* What is required
Look through the records, and whenever a line includes the word "Video", copy it.

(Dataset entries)
***

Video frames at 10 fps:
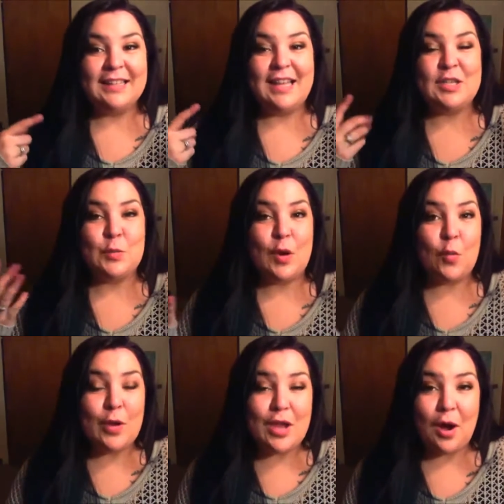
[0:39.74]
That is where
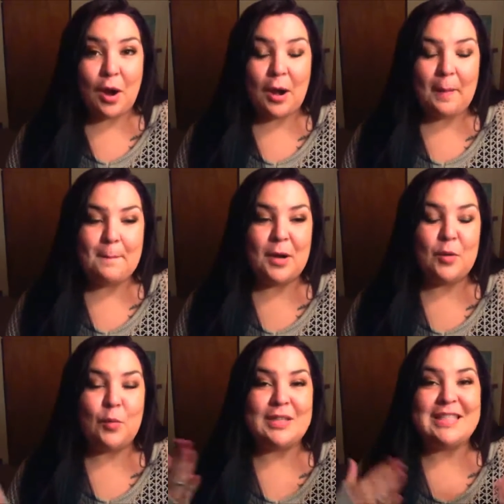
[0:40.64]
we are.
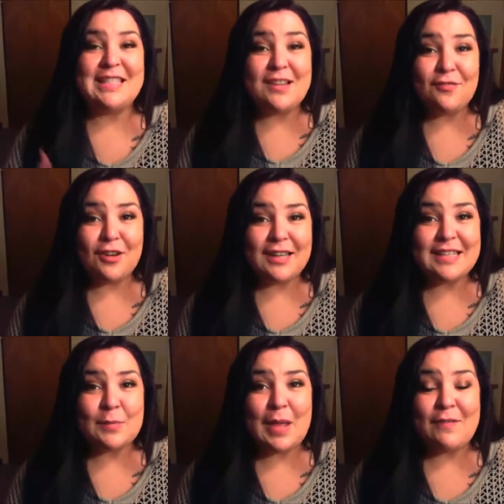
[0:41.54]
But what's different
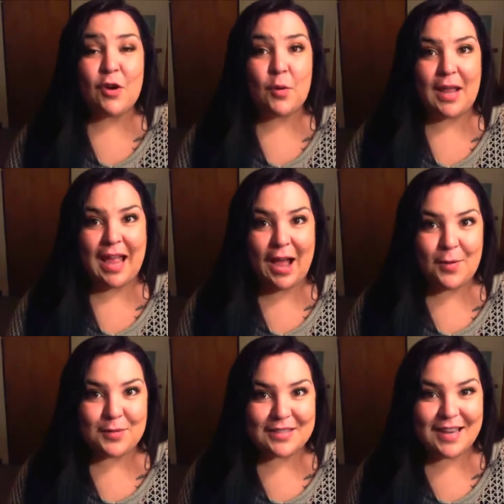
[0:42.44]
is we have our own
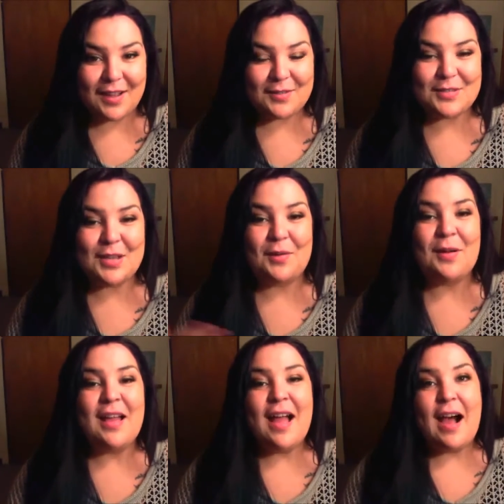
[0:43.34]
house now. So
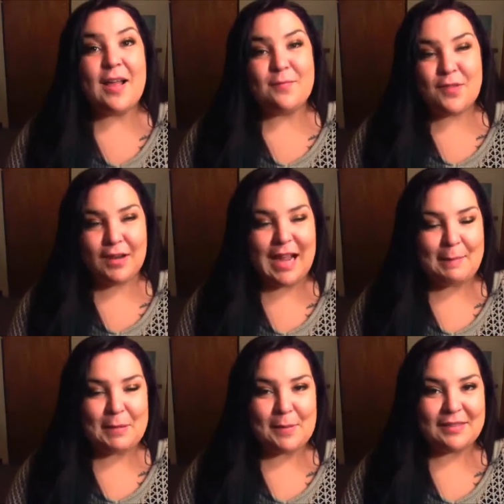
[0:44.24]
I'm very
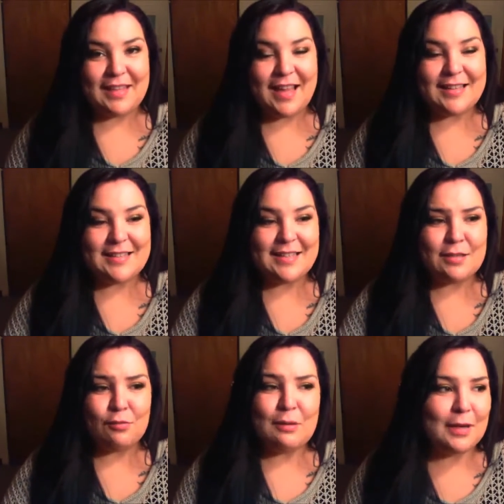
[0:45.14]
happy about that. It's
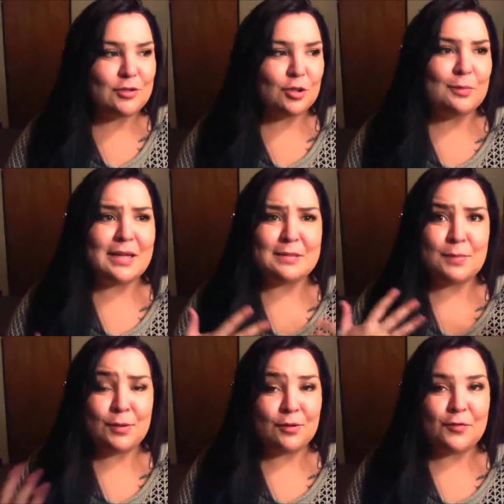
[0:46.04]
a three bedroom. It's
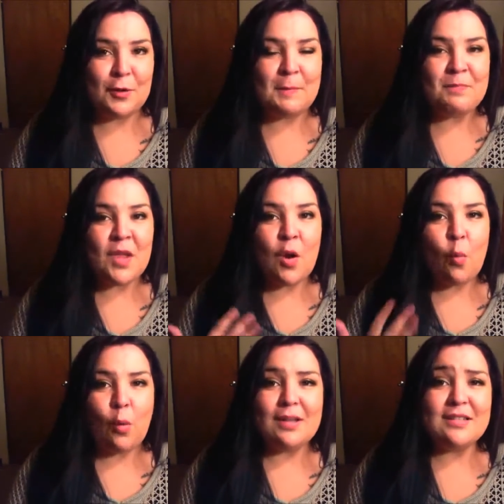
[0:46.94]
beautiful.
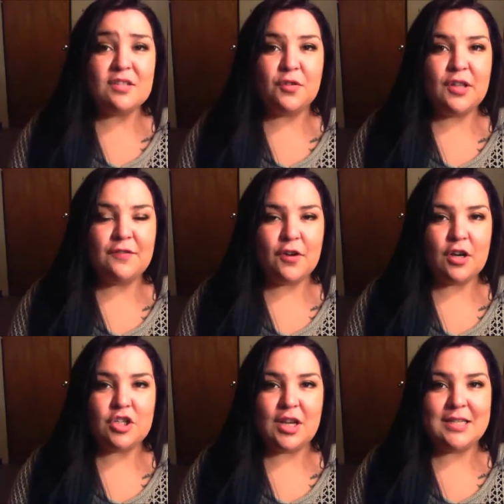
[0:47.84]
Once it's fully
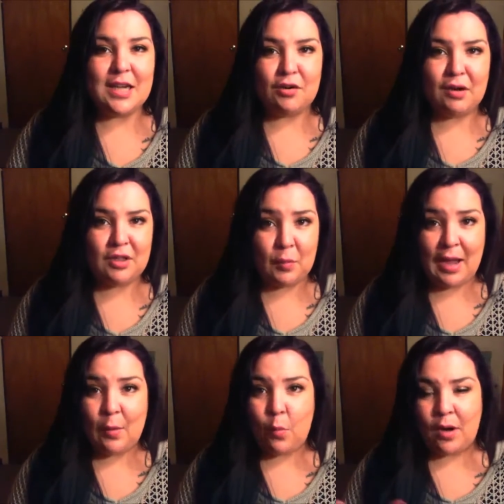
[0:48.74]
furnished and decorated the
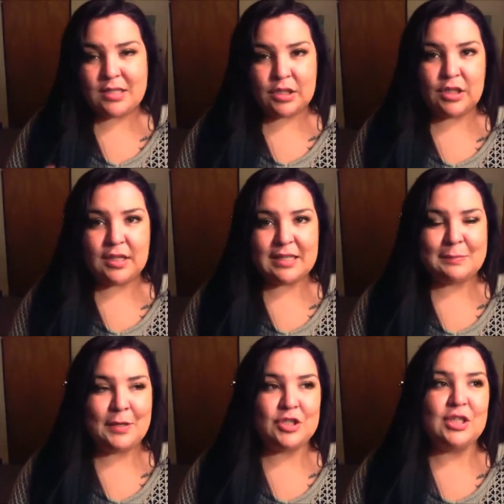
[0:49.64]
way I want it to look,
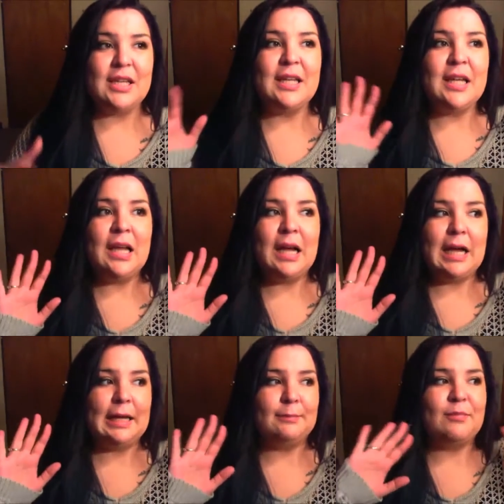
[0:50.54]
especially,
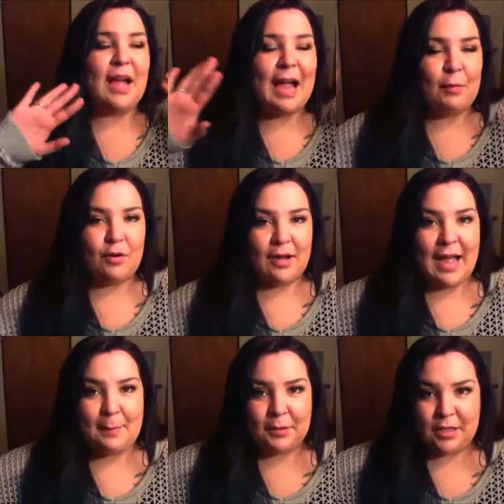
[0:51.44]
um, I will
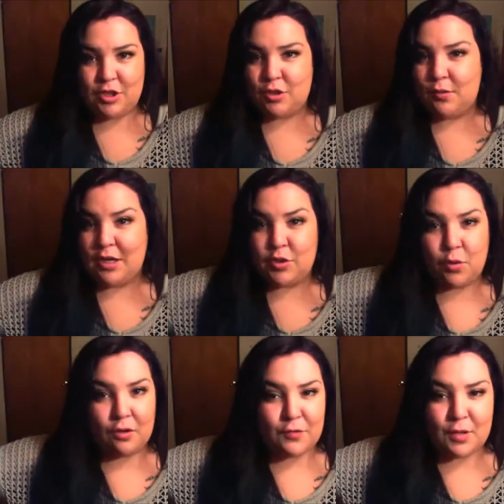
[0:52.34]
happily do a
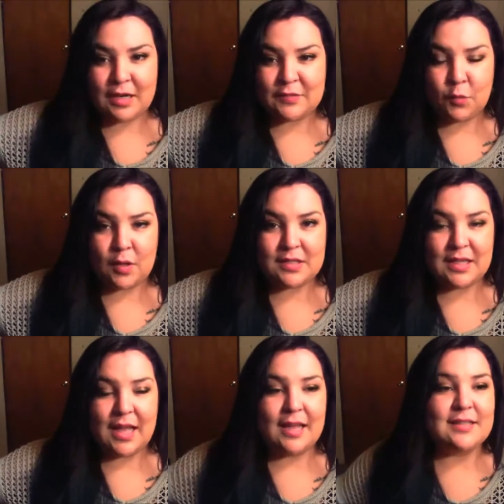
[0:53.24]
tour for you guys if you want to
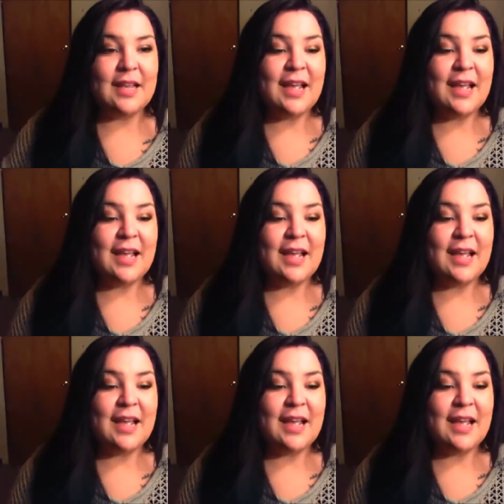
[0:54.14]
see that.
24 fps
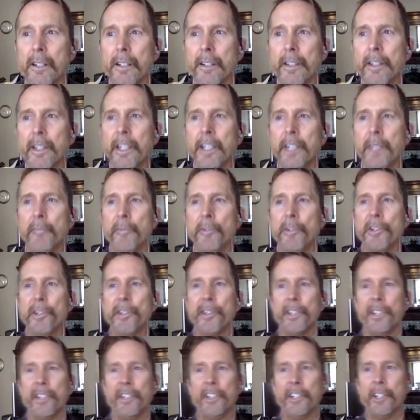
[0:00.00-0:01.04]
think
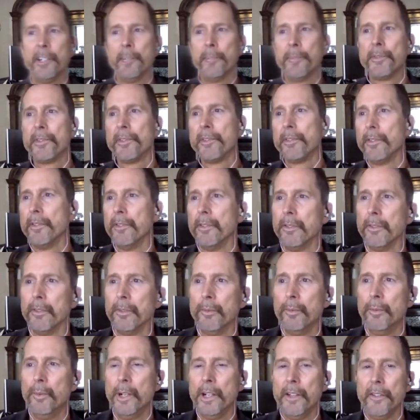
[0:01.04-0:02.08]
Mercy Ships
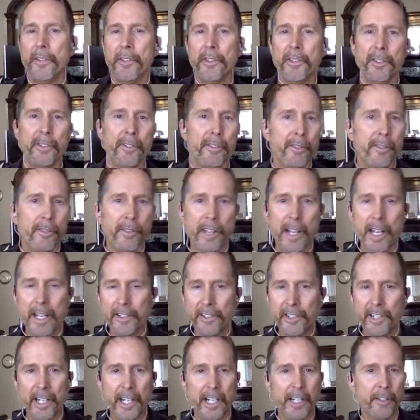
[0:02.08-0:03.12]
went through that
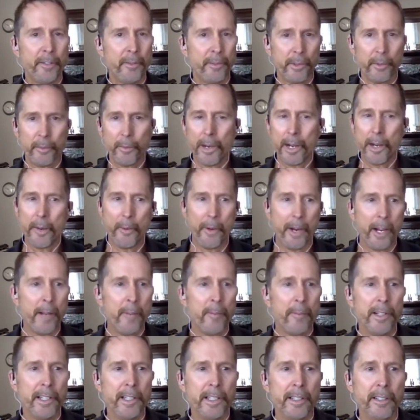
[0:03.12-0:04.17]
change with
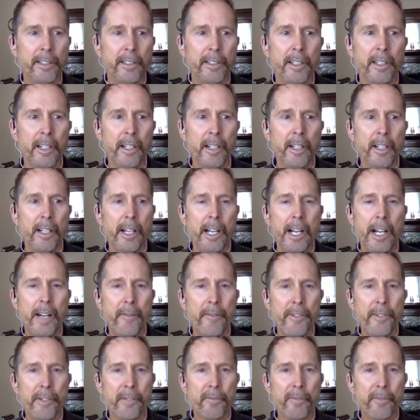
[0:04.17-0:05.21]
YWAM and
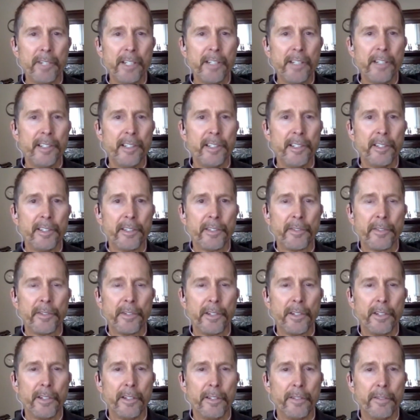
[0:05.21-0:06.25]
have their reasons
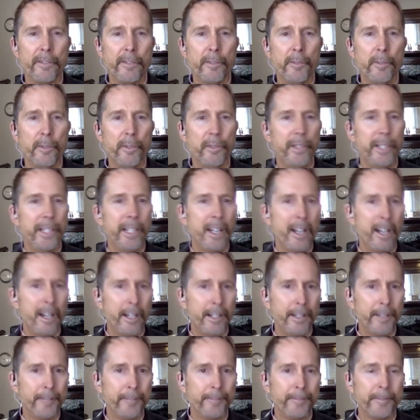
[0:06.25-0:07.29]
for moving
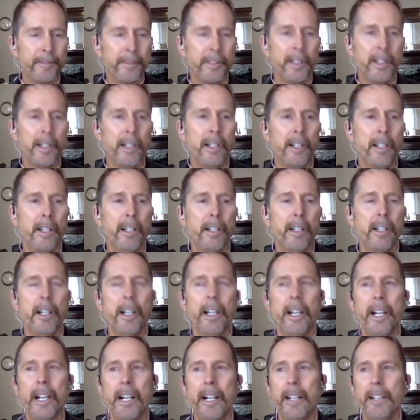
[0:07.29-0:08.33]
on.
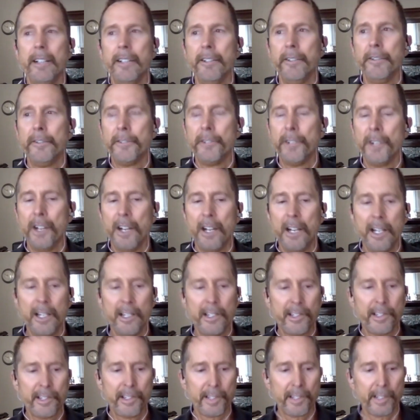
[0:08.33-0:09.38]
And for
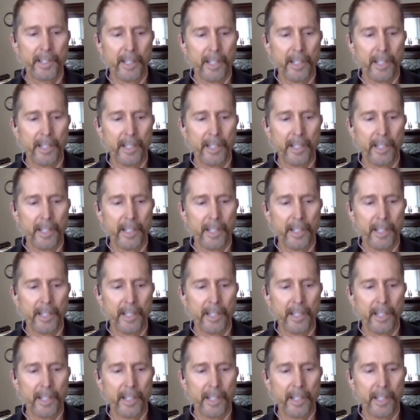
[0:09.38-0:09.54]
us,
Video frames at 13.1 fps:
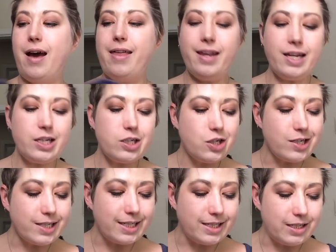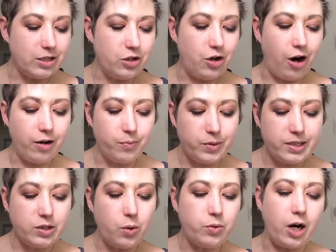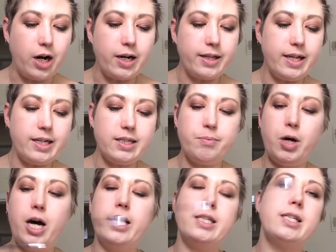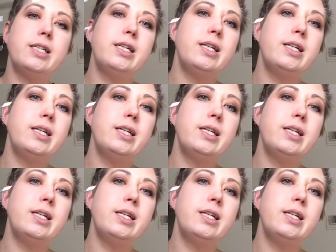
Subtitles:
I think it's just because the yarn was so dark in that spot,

***

* Your response
Video frames at 10 fps:
Video frames at 13.1 fps:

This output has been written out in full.